2 de março de 2019

Resenha: Orgulho e Preconceito


Título: Orgulho e Preconceito
Autor(a): Jane Austen
Ano: 1813 (1ª publicação)
Gênero: Romance de época
Editora: Landmark

Oi pessoal! A resenha de hoje é de um livro que eu já li há algum tempo e terminei de reler hoje. Seria um absurdo resenhar outros livros de Jane Austen e não Orgulho e Preconceito. O livro é um clássico do romance de época, que conta com várias edições diferentes, além de uma adaptação de muito sucesso para o cinema. Vamos à sinopse?

Este romance retrata a relação entre Elizabeth Bennet (Lizzy) e Fitzwilliam Darcy na Inglaterra rural do século XVIII. Lizzy possui outras quatro irmãs, nenhuma delas casadas, o que a Sra. Bennet, mãe de Lizzy, considera um absurdo. Quando o Sr. Bingley, jovem bem sucedido, aluga uma mansão próxima da casa dos Bennet, a Sra. Bennet vê nele um possível marido para uma de suas filhas. Enquanto o Sr. Bingley é visto com bons olhos por todos, Darcy, por seu jeito frio, é mal falado. Lizzy, em particular, desgosta imensamente dele, por ele ter ferido seu orgulho na primeira vez em que se encontram. A recíproca não é verdadeira. Mesmo com uma má primeira impressão, Darcy realmente se encanta por Lizzy, sem que ela saiba do fato.
Acredito que Orgulho e Preconceito seja o livro mais conhecido da autora e não podemos negar que é um grande clássico da literatura mundial. Como todos os livros de Jane Austen, nós somos convidados a entender os costumes da época. Quem acompanha os livros dela, sabe que ela tinha uma visão muito crítica da sociedade e sempre buscou em seus livros retratar as dificuldades que as mulheres enfrentavam. Em Orgulho e Preconceito, o tema abordado é o do casamento e como a vida da mulher é afetada por esse evento.

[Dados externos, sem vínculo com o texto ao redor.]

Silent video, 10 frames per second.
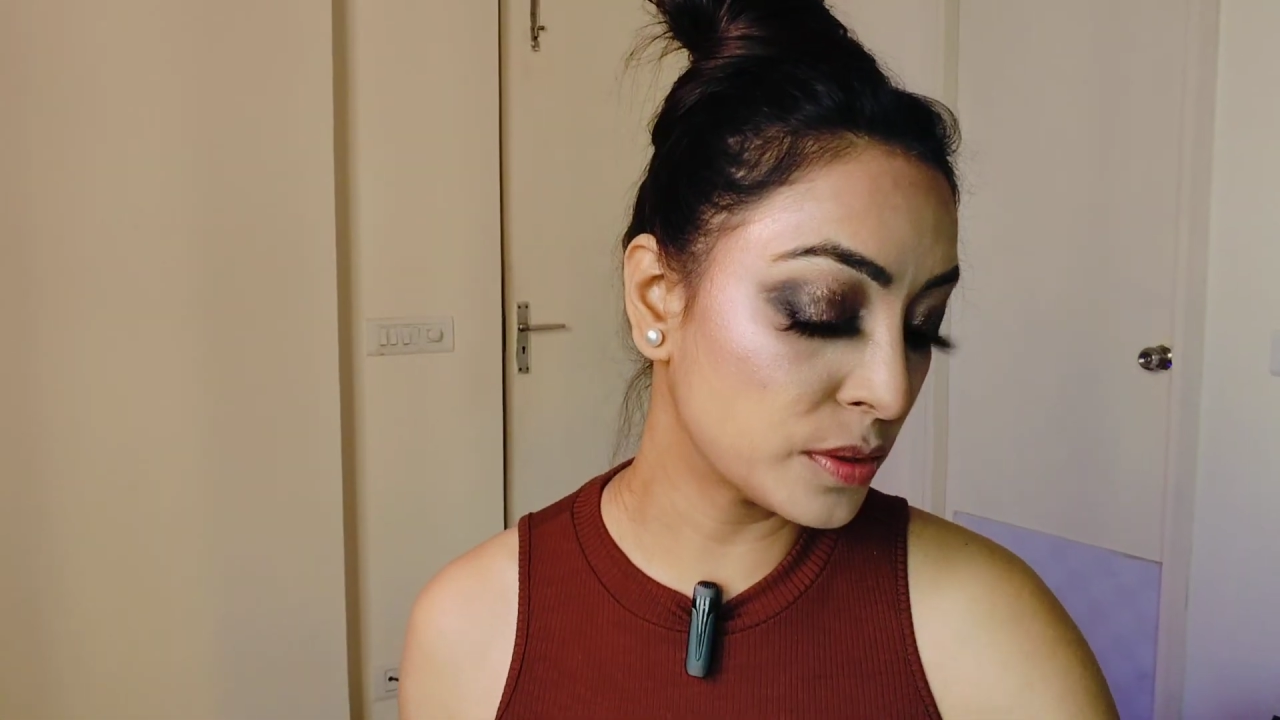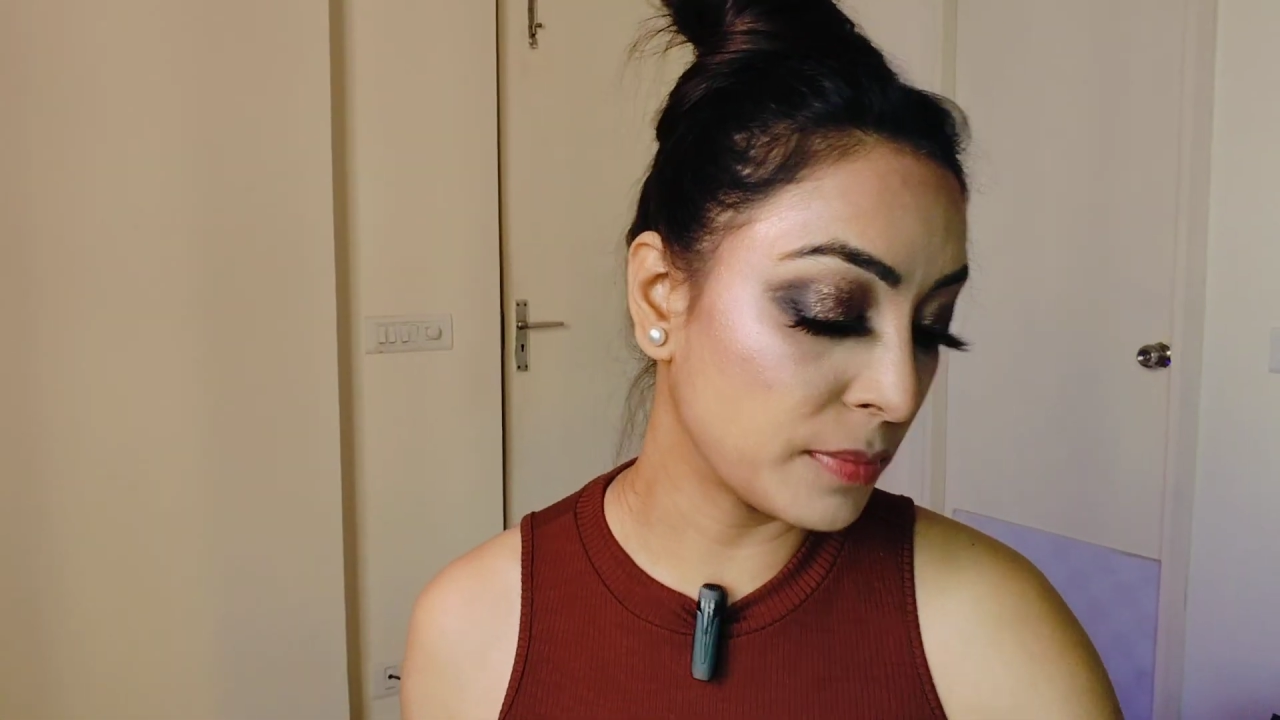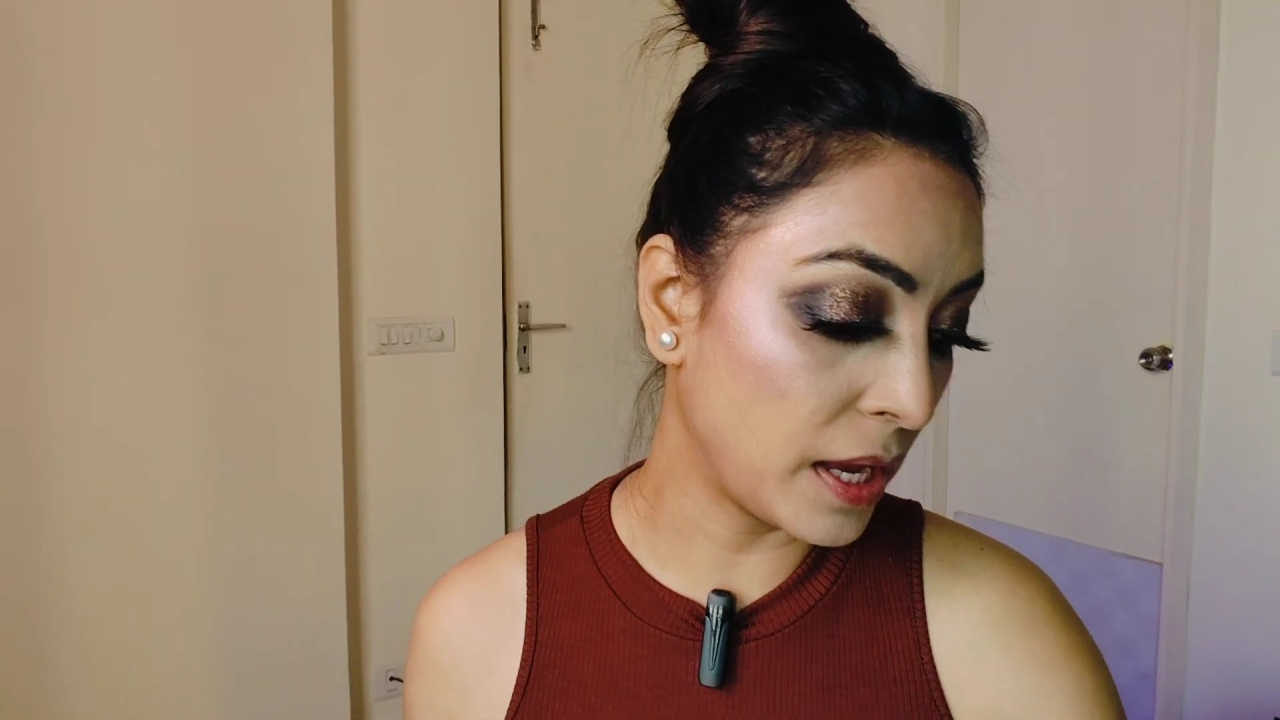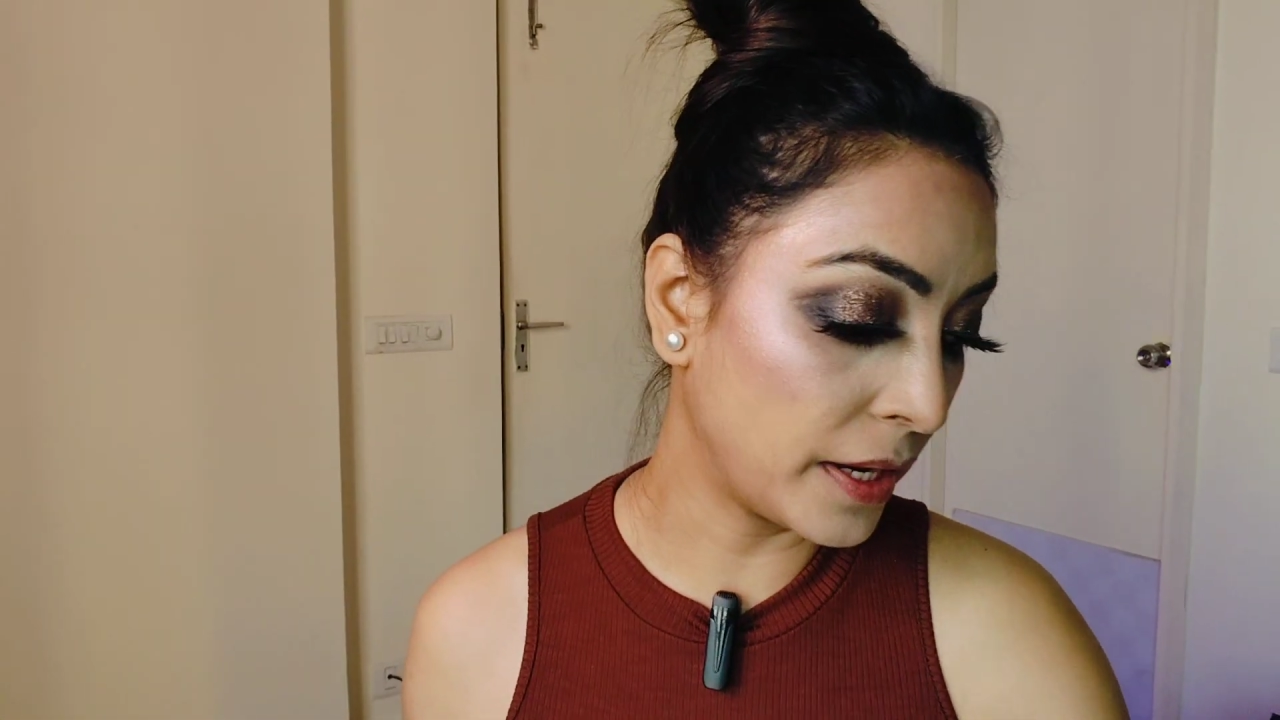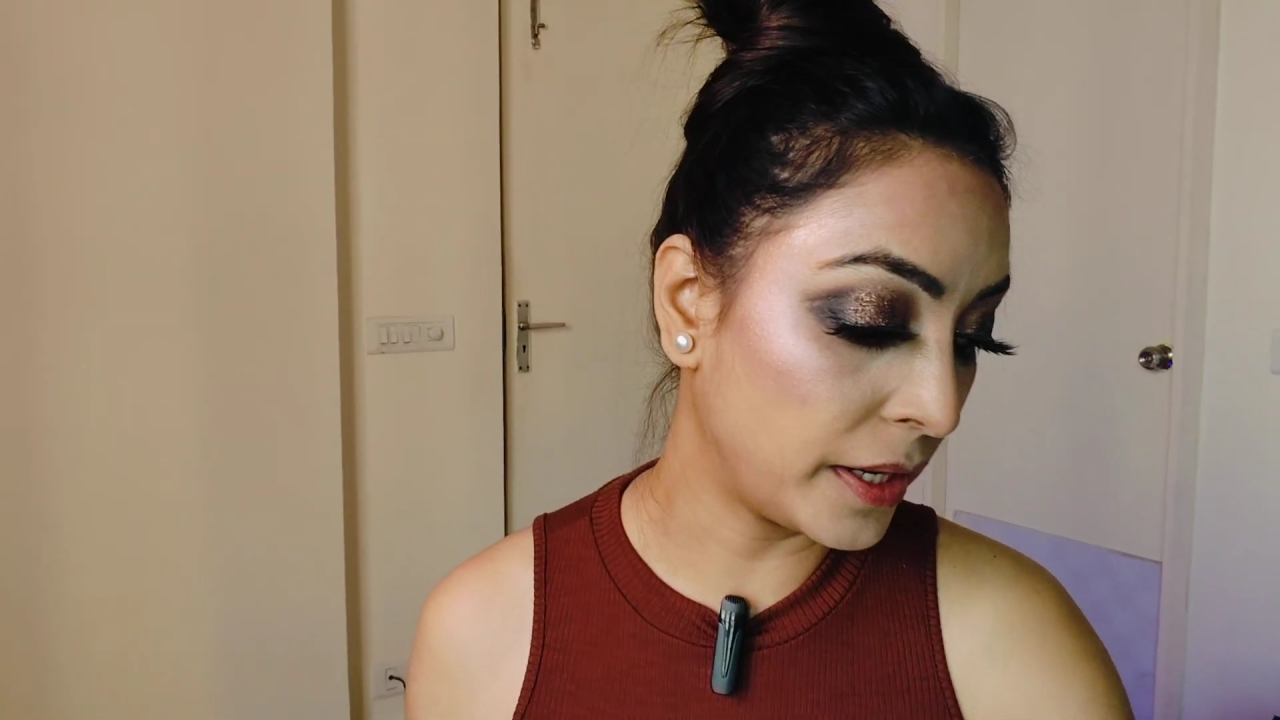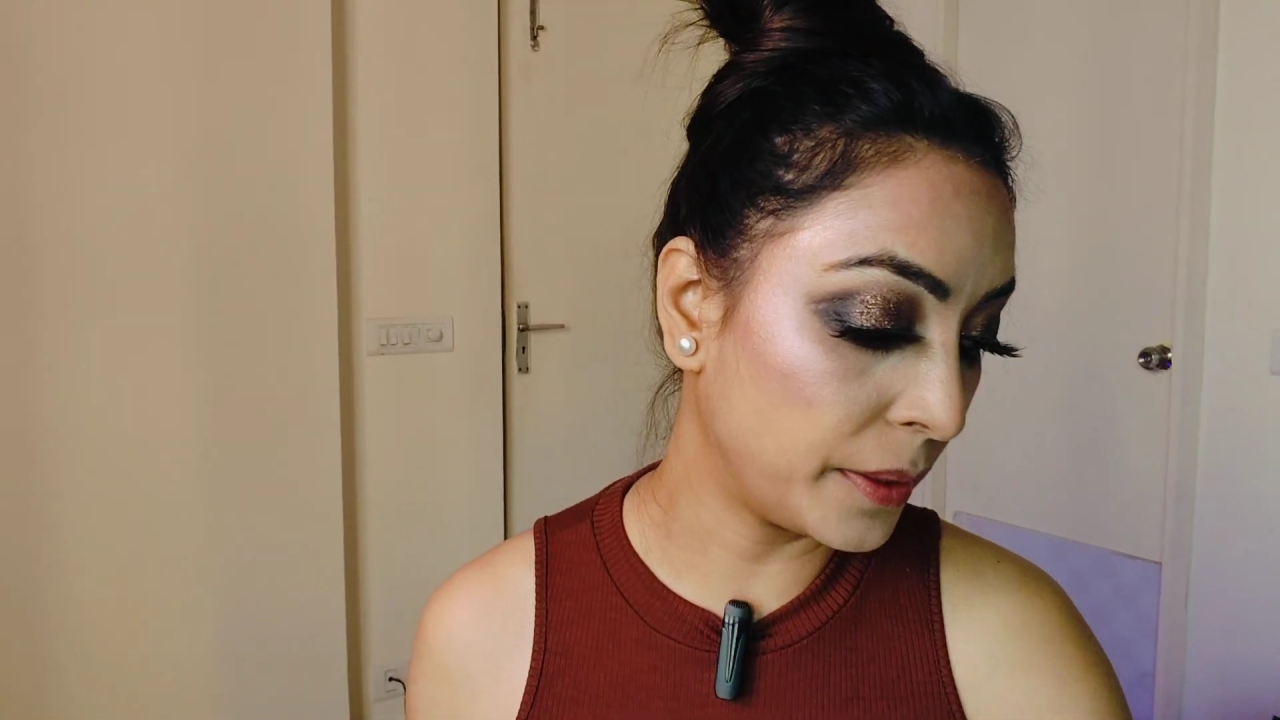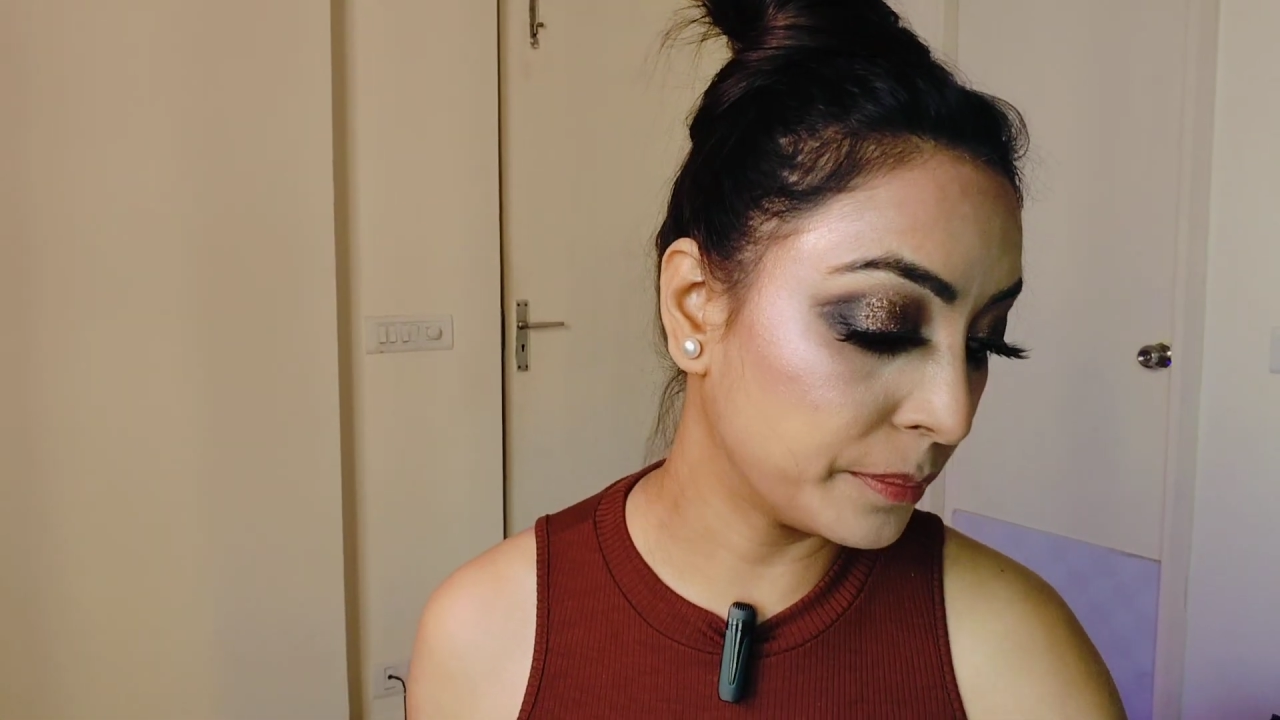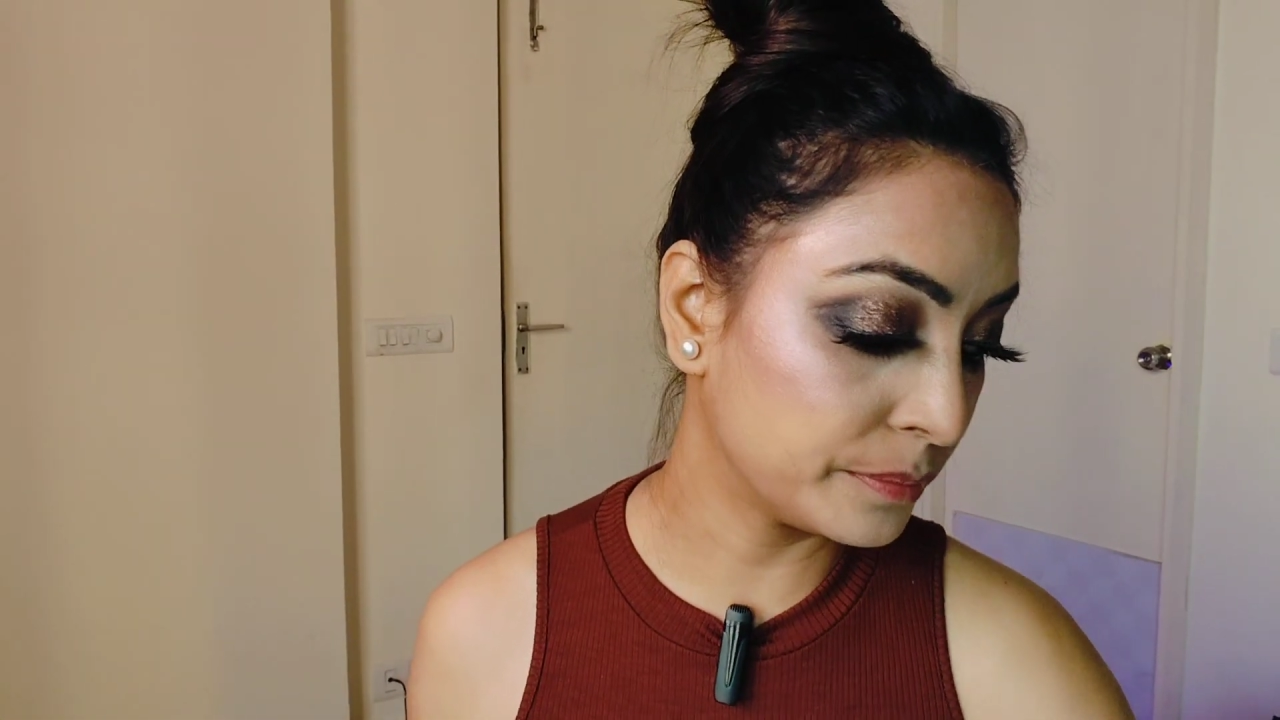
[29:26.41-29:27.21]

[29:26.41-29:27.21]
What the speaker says: my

Como o próprio nome do livro e a sinopse sugerem, acompanhamos a história de Elizabeth e Darcy. Ela, à frente do seu tempo e com opiniões fortes; e ele, orgulhoso e preconceituoso com aqueles à sua volta, sempre os analisando para saber se valem a pena o seu tempo. Ocasiões isoladas geram opiniões baseadas em preconceitos sem um claro conhecimento da pessoa. Nessa história, o maior defeito de todos é o orgulho exagerado.

A escrita é feita com maestria, a personalidade de cada personagem fica muito clara para quem acompanha a trama, e apesar de gostar muito da forma como ela escreve, não posso deixar de afirmar que algumas partes do livro são monótonas. O livro melhora consideravelmente na segunda metade, onde acompanhamos todo o desenrolar dos casais formados até então.

O romance que existe nesse e em seus outros livros são vividos de forma diferente do que vemos hoje em dia. Primeiro é preciso conhecer a pessoa, saber da sua índole, levar em consideração sua família e suas conexões, para só então ter um noivado anunciado. E só a partir do casamento que qualquer contato mais íntimo é permitido. A autora explora duas facetas em Orgulho e Preconceito, a primeira é a do amor puro, que vai se desenvolvendo com o passar do tempo, onde o comportamento e as atitudes das pessoas são observadas e são determinantes para o sentimento surgir. E a outra, é a da paixão sem prudência, onde atitudes sem pensar levam os personagens a tomarem atitudes impensadas e que naquele tempo mancham não somente a honra da mulher, mas também a de toda a família em si.

Apesar da história já ser conhecida devido ao filme, sempre recomendo a leitura do livro. Muitos detalhes que não são mostrados no filme estão presentes no livro e fazem a diferença. Orgulho e Preconceito é o carro chefe de Jane Austen e é totalmente merecido.